Segundo informações do TJ-RR, o órgão, atualmente, tem 52 oficiais de nível médio (cargo em extinção, com remuneração de R$ 2.789,37) e há previsão legal de 13 vagas para nível superior, com o dobro do salário (R$ 5.578,66). Para o TJ, permitir que o pessoal de nível médio receba salários de nível superior equivale a uma ascensão funcional que ofende a Constituição, porque propicia o ingresso em cargo diferente daquele que foi anteriormente investido.

A Assembleia Legislativa de Roraima defende o enquadramento dos profissionais, uma vez que a carreira para qual fizeram concurso, independente de suas interferências, passou a ser privativa de nível superior. Portanto, não existe irregularidade e nem transposição de cargos, pois não foi criada nova carreira, “haja vista serem iguais as atividades desempenhadas pelos oficiais de justiça com escolaridade média e superior” justifica a Assembleia.
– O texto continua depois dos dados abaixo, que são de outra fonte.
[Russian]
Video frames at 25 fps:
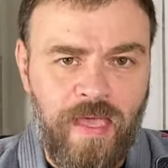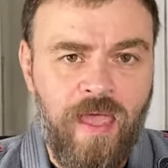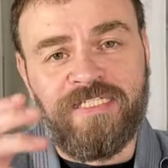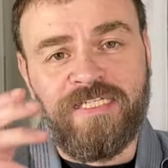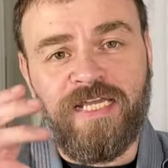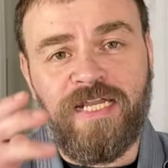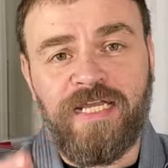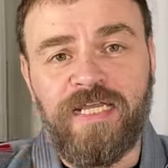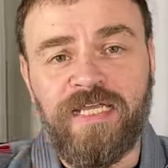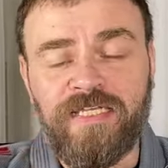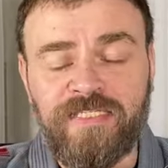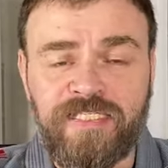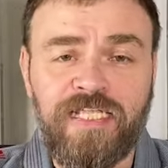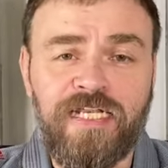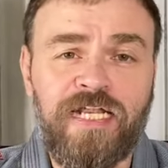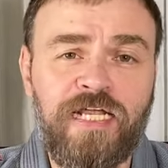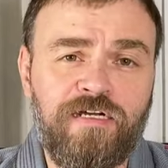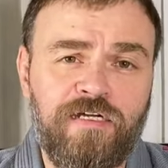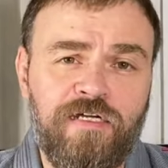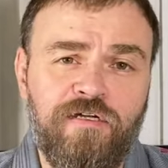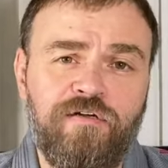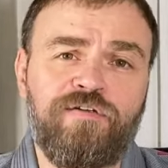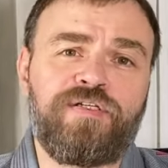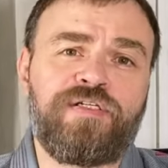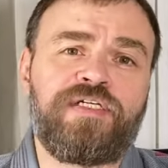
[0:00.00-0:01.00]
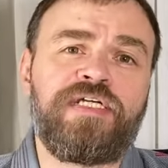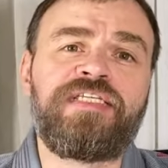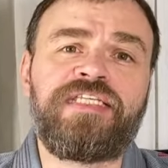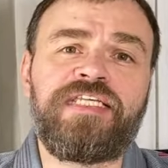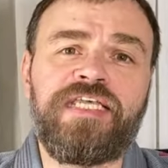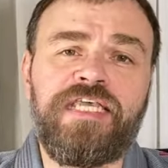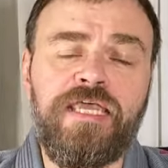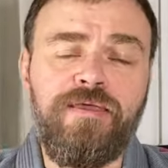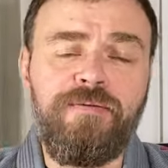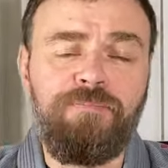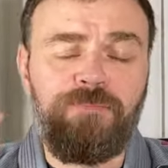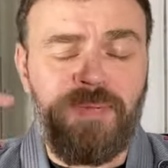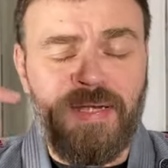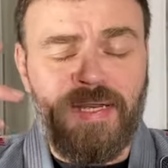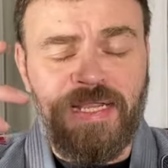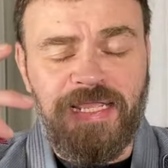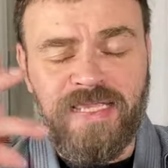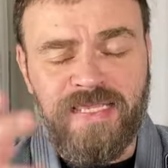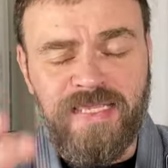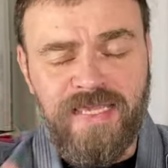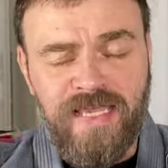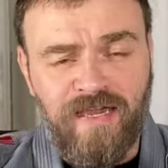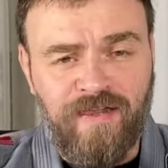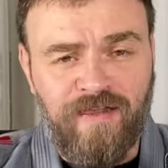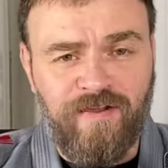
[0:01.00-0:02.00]
зарегистрировавшись и
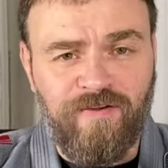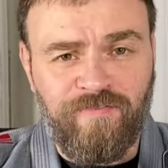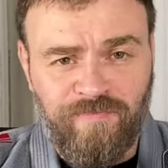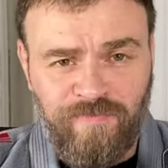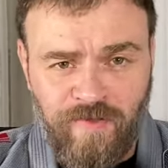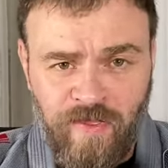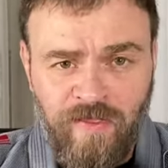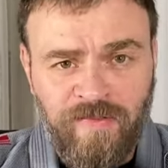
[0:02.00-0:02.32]
приехав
O advogado Jean Paulo Ruzzarin, que representa o Sindicato dos Oficiais de Justiça do Estado de Roraima (SINDOJERR), explicou que, até 2011, a exigência de ingresso era nível médio. “A Assembleia Legislativa reconheceu a isonomia salarial, mas o TJ negou. Imagine o desestímulo que vai gerar o fato de duas pessoas fazerem o mesmo serviço, uma ganhando o dobro da outra”, ressaltou.

O professor Washington Barbosa, coordenador dos cursos jurídicos do Gran Cursos, ressaltou que, “a transposição de cargos é uma excrescência” e que, depois da Constituição de 1988, não há outra forma de ingresso para administração pública que não seja por concurso. “Porém, se, no passado, o cargo fazia uma exigência para habilitação e agora faz outra, isso não é transposição. Essas pessoas fizeram seu concurso especificamente para oficial de justiça. Não foi uma seleção genérica”, destacou.

O STF, lembrou Barbosa, já condenou situações nas quais havia desvio de função e intenção clara de dar estabilidade a apadrinhados, independente de processo seletivo. “Há cerca de cinco anos, entretanto, em um julgamento com viés político, o STF admitiu, no INSS e na Receita Federal, uma transposição de nível médio para superior. Logo depois, negou o mesmo direito aos assistentes jurídicos dos tribunais, que desempenhavam no dia a dia a função de procuradores. Enfim, como, nesse período, a composição do STF mudou, é bem-vindo o reconhecimento da repercussão geral da matéria”, disse.

Há centenas de processos sobre o assunto. Todos ficam parados, aguardando análise – semelhante ao que está ocorrendo no TJ-RR – sobre se é possível, em função da extinção de cargo de nível médio, o aproveitamento dos servidores em cargo de nível superior, sem o correspondente concurso público.

Ainda não é possível avaliar o impacto financeiro, no caso de o Tribunal decidir em favor dos servidores, porque cada órgão em que exista essa demanda terá que divulgar o número de envolvidos e apontar as diferenças remuneratórias. “É preciso uma limpeza na administração pública, que muitas vezes provoca esses desequilíbrios, ao preferir contratar um técnico mais barato e desviá-lo de função, mesmo tendo um aprovado de nível superior à espera de contratação”, denunciou Barbosa.